───── SOURCE RECORDS
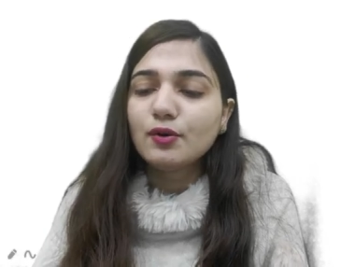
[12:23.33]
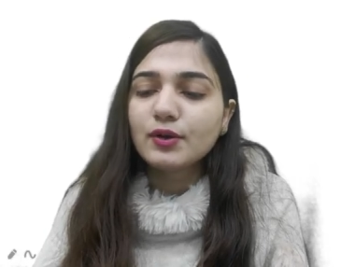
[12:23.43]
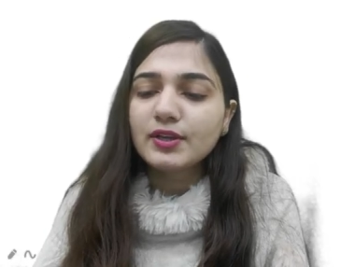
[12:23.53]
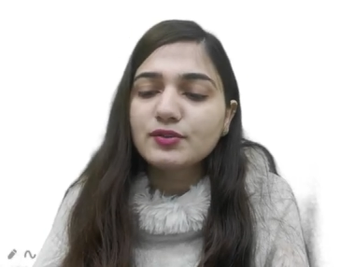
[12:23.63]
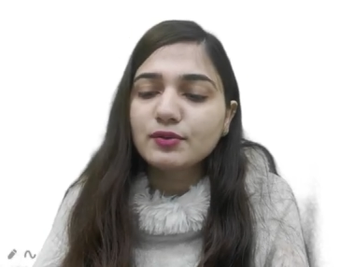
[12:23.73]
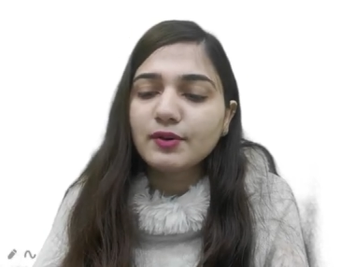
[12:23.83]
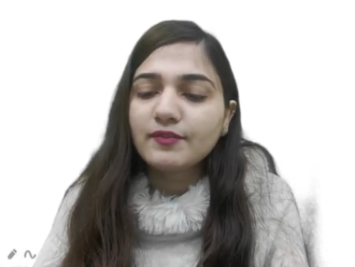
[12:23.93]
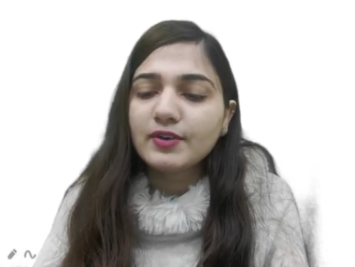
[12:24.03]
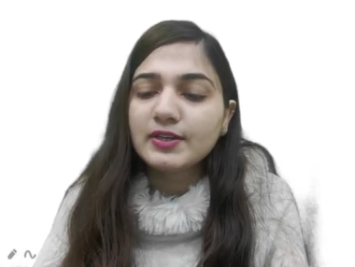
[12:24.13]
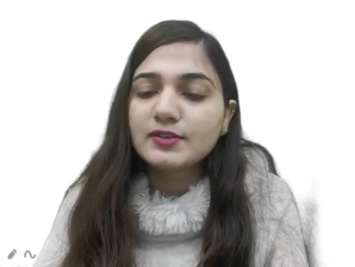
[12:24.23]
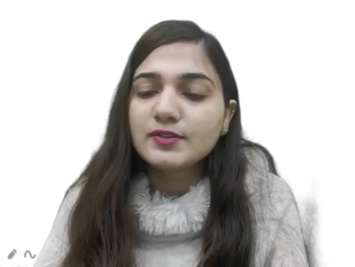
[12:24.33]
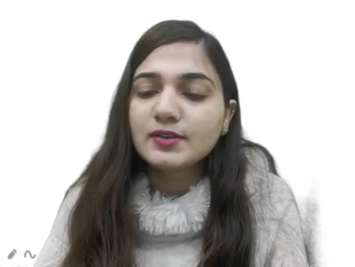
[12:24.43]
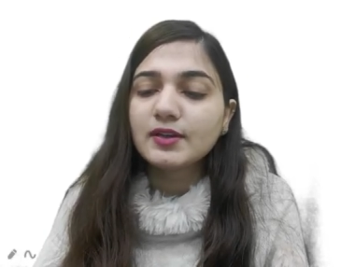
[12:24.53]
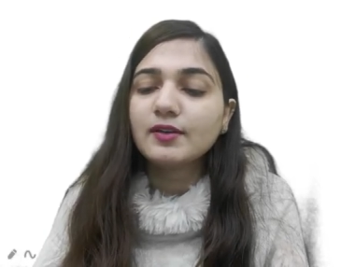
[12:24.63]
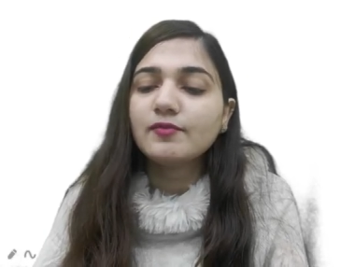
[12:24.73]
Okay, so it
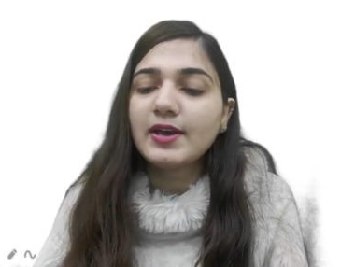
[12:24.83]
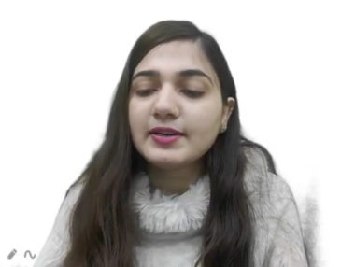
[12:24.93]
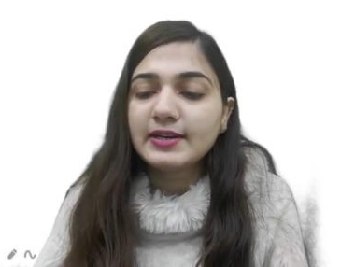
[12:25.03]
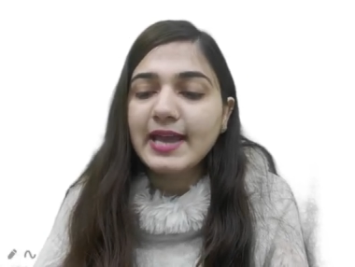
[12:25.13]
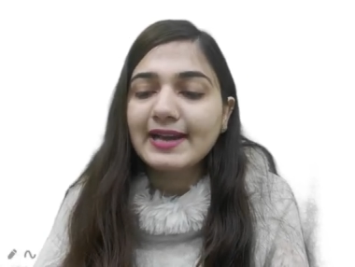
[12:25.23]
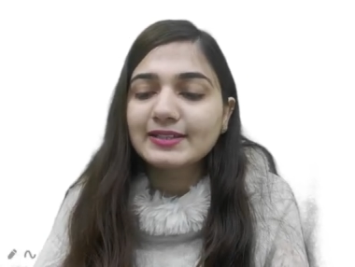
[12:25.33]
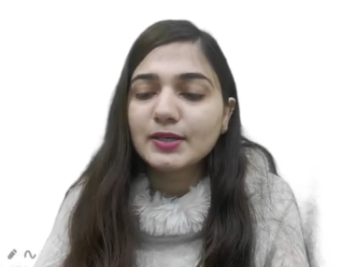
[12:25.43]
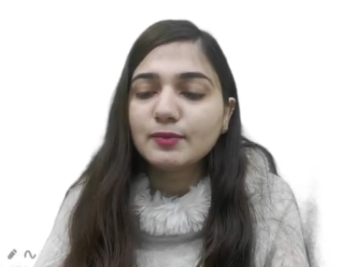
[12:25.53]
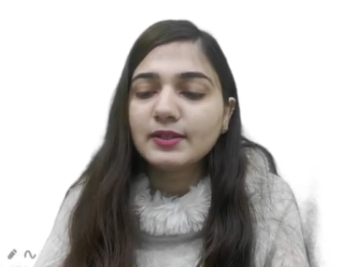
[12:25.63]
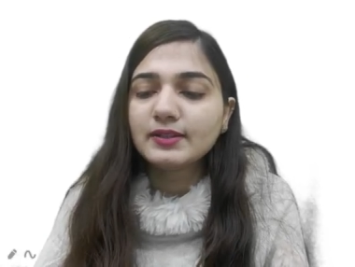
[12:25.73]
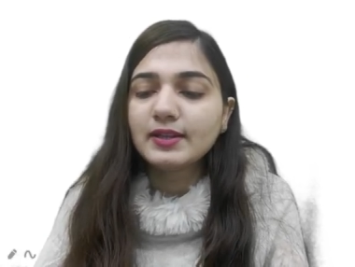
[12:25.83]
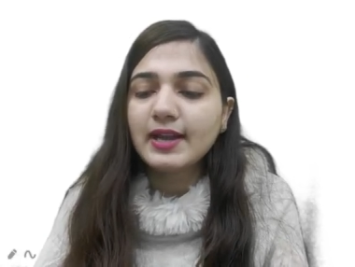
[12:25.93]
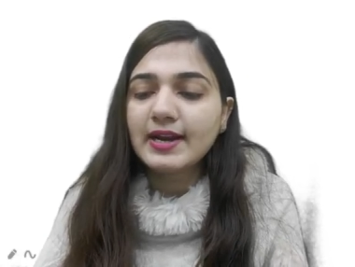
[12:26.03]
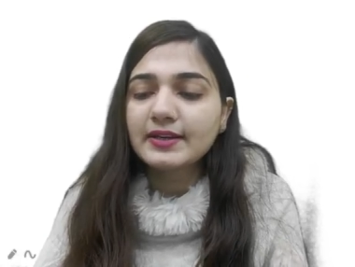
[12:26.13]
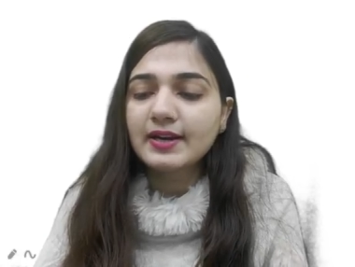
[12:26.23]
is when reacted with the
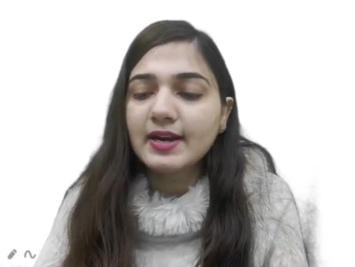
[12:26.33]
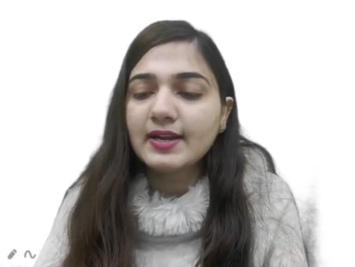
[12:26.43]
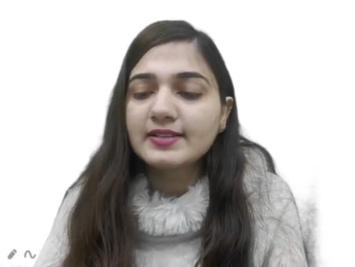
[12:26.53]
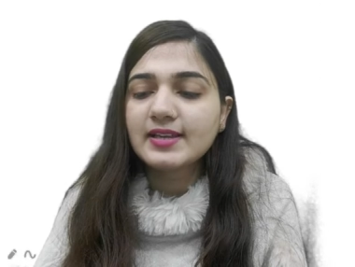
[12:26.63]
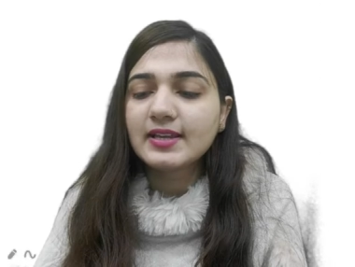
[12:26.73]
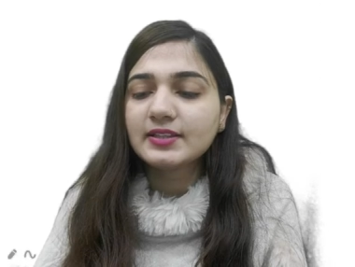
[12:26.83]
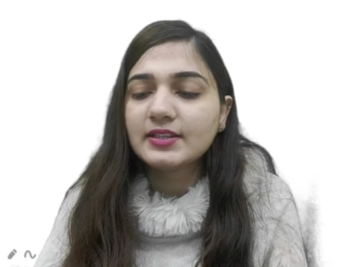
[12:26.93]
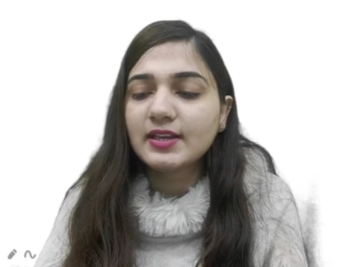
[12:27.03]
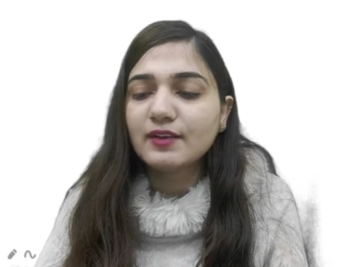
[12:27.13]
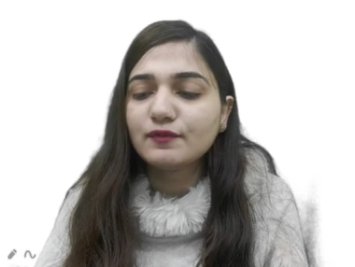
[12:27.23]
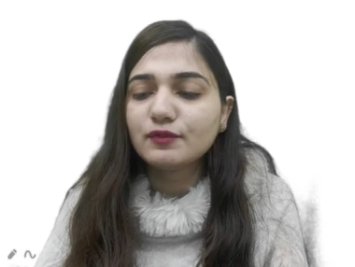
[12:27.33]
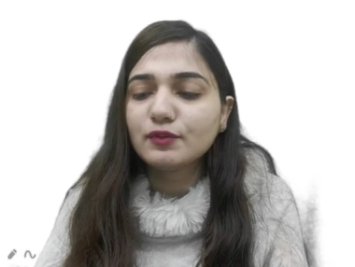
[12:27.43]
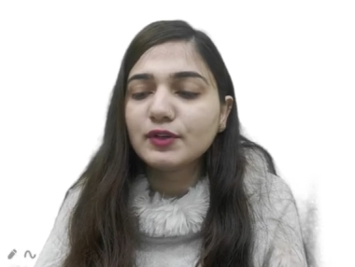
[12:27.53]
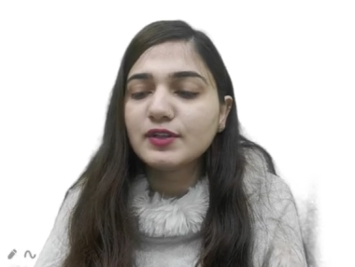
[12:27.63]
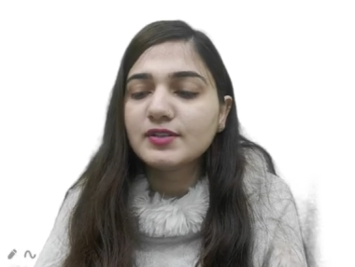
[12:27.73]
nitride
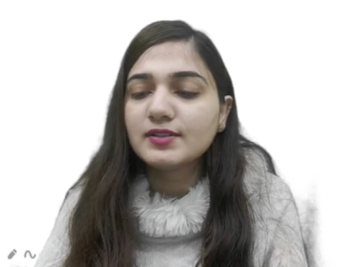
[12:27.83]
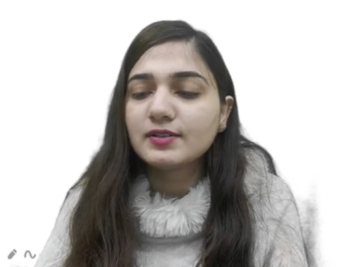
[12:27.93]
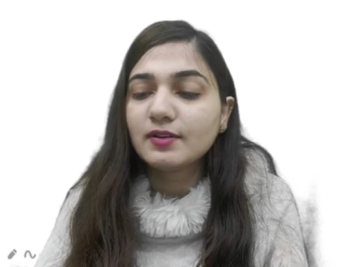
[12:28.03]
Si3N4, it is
──────────
PROMPT.
Could the listing above be printed again in full, with every picture omitted?

ANSWER SPACE.
[12:23.33]
[12:23.43]
[12:23.53]
[12:23.63]
[12:23.73]
[12:23.83]
[12:23.93]
[12:24.03]
[12:24.13]
[12:24.23]
[12:24.33]
[12:24.43]
[12:24.53]
[12:24.63]
[12:24.73]
Okay, so it
[12:24.83]
[12:24.93]
[12:25.03]
[12:25.13]
[12:25.23]
[12:25.33]
[12:25.43]
[12:25.53]
[12:25.63]
[12:25.73]
[12:25.83]
[12:25.93]
[12:26.03]
[12:26.13]
[12:26.23]
is when reacted with the
[12:26.33]
[12:26.43]
[12:26.53]
[12:26.63]
[12:26.73]
[12:26.83]
[12:26.93]
[12:27.03]
[12:27.13]
[12:27.23]
[12:27.33]
[12:27.43]
[12:27.53]
[12:27.63]
[12:27.73]
nitride
[12:27.83]
[12:27.93]
[12:28.03]
Si3N4, it is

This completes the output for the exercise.